Las máquinas arcade tenían el mejor hardware, y era un auténtico negocio porque millones de personas estaban dispuestas apagar 25 pesetas o 25 centavos de la época para jugar 5 o 10 minutos a los videojuegos más deseados.

Así que los salores recreativos, locales atiborrados de docenas de máquinas arcade, se multiplicaron por todo el mundo:

Pero poco a poco, los PCs y las consolas comenzaron a ser más potentes que las máquinas arcades. Y llegaron los móviles.

Todo el mundo podía jugar a videojuegos en casa, así que los gamers dejaron de acudir a los salones recreativos, y la mayoría cerraron.

Uno de los más emblemáticos era SEGA Ikekuburo Gigo, que llevaba abierto en Tokio 28 años, hasta que cerró el mes pasado.

Muchos analistas quisieron ver en esto el fin de una época. La pandemia ha supuesto un duro golpe para los salones recreativos, que tuvieron que cerrar, y SEGA Ikekuburo Gigo era el más emblemático de todos.

Pero apenas un mes después, Sega Ikebukuro PROJECT VOL1 abrirá sus puertas en la misma calle, a apenas unas docenas de metros de la ubicación original. ¿Qué ha pasando?

En cierto modo, sí es el fin de una época… pero el comienzo de otra.

La mítica compañía SEGA ha vendido su negocio de salones recreativos a otra empresa, que ha creado la marca Genda Sega Entertainment para gestionarlos.

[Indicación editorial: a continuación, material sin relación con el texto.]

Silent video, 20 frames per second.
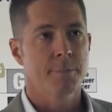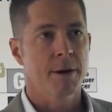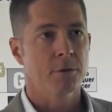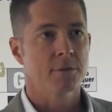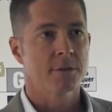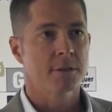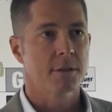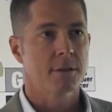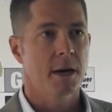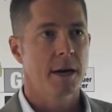
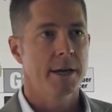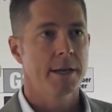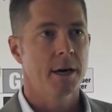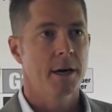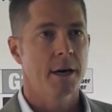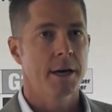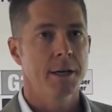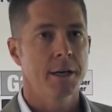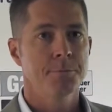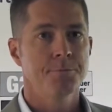Mount
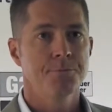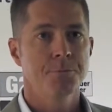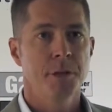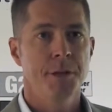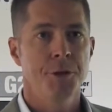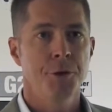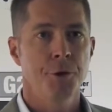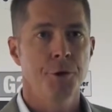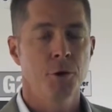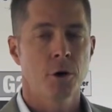Sinai
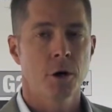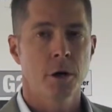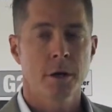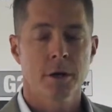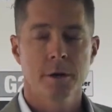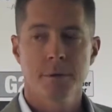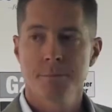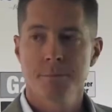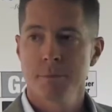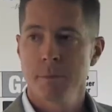in New
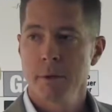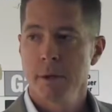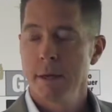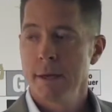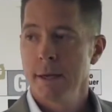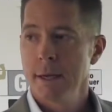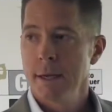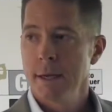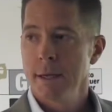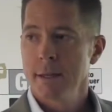York,
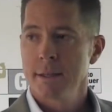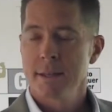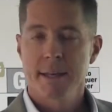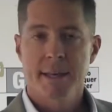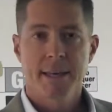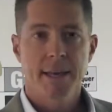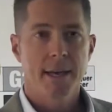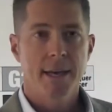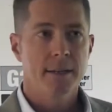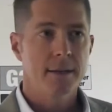
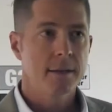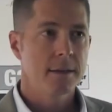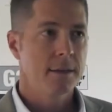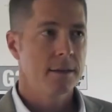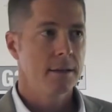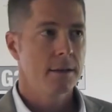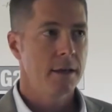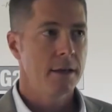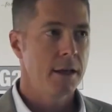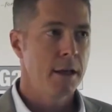to get
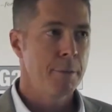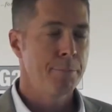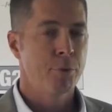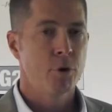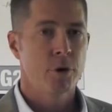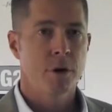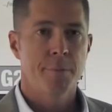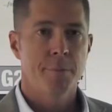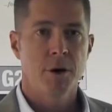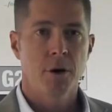
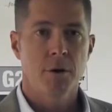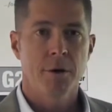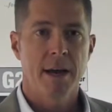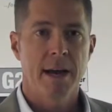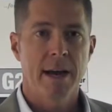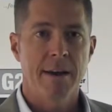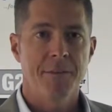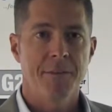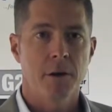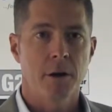input about
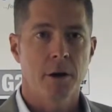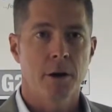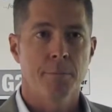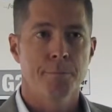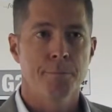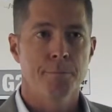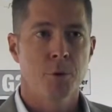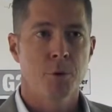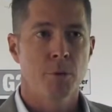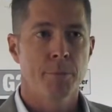having
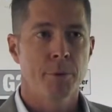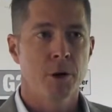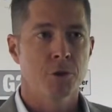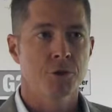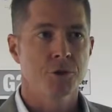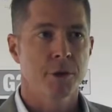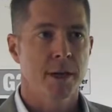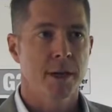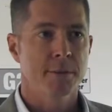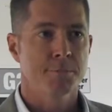our bone
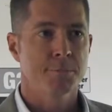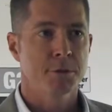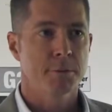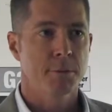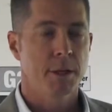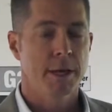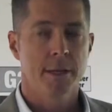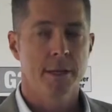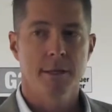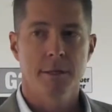marrow
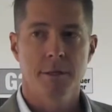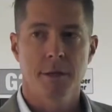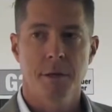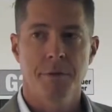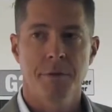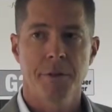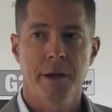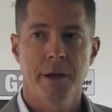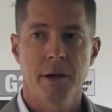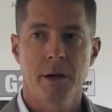transplant
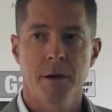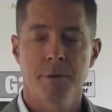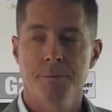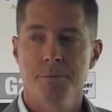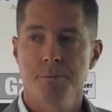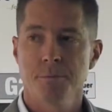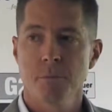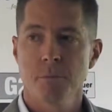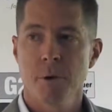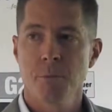done
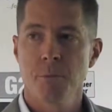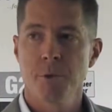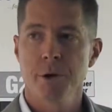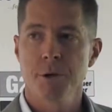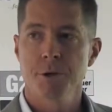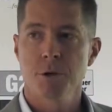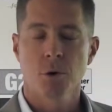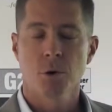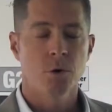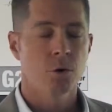there. And we
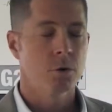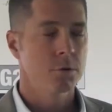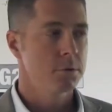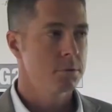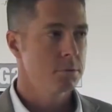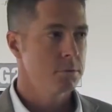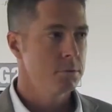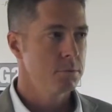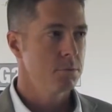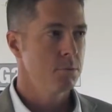were
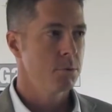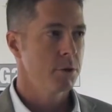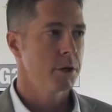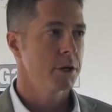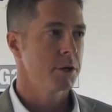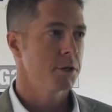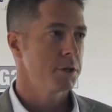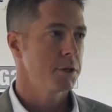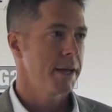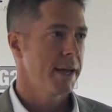told we
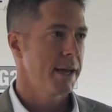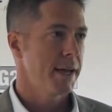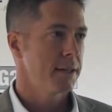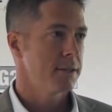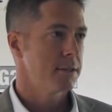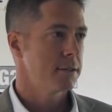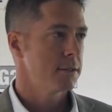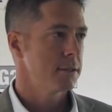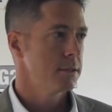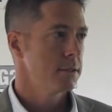were in good
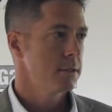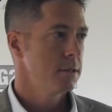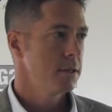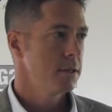hands.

El cierre del salón SEGA Ikekuburo Gigo no fue solo por la crisis provocada por la pandemia. En realidad se terminaba el contrato de alquiler del local, y renovarlo suponía pagar una cuota mucho más alta.

Así que la nueva compañía ha alquilado otro local en la misma calle, pero a un precio mucho más barato.

El nuevo Sega Ikebukuro PROJECT VOL1 es un salón recreativo de 5 pisos. Tres de ellos estarán dedicados a las máquinas de garra o gancho (esas que metes una moneda y tienes que atrapar un premio con un gancho), y a las populares Gashapon.

Solo un piso, el sótano, se dedicará a las clásicas máquinas recreativas con videojuegos. En el ático habrá una cafetería.

Los fans de los videojuegos se han sentido decepcionados, porque tal como explica Kotaku las máquinas de gancho ganan 3 a 1, cuando en los salones recreativos convencionales es justo al revés.

La buena noticia es que el curioso nombre, Sega Ikebukuro PROJECT VOL1, indica que Genda Sega Entertainment tiene pensado abrir más locales en otros lugares.

Han pasado 40 años desde su nacimiento, pero los salones recreativos se niegan a morir. En España aún quedan unos cuantos muy importantes, como Arcade Planet, en Sevilla.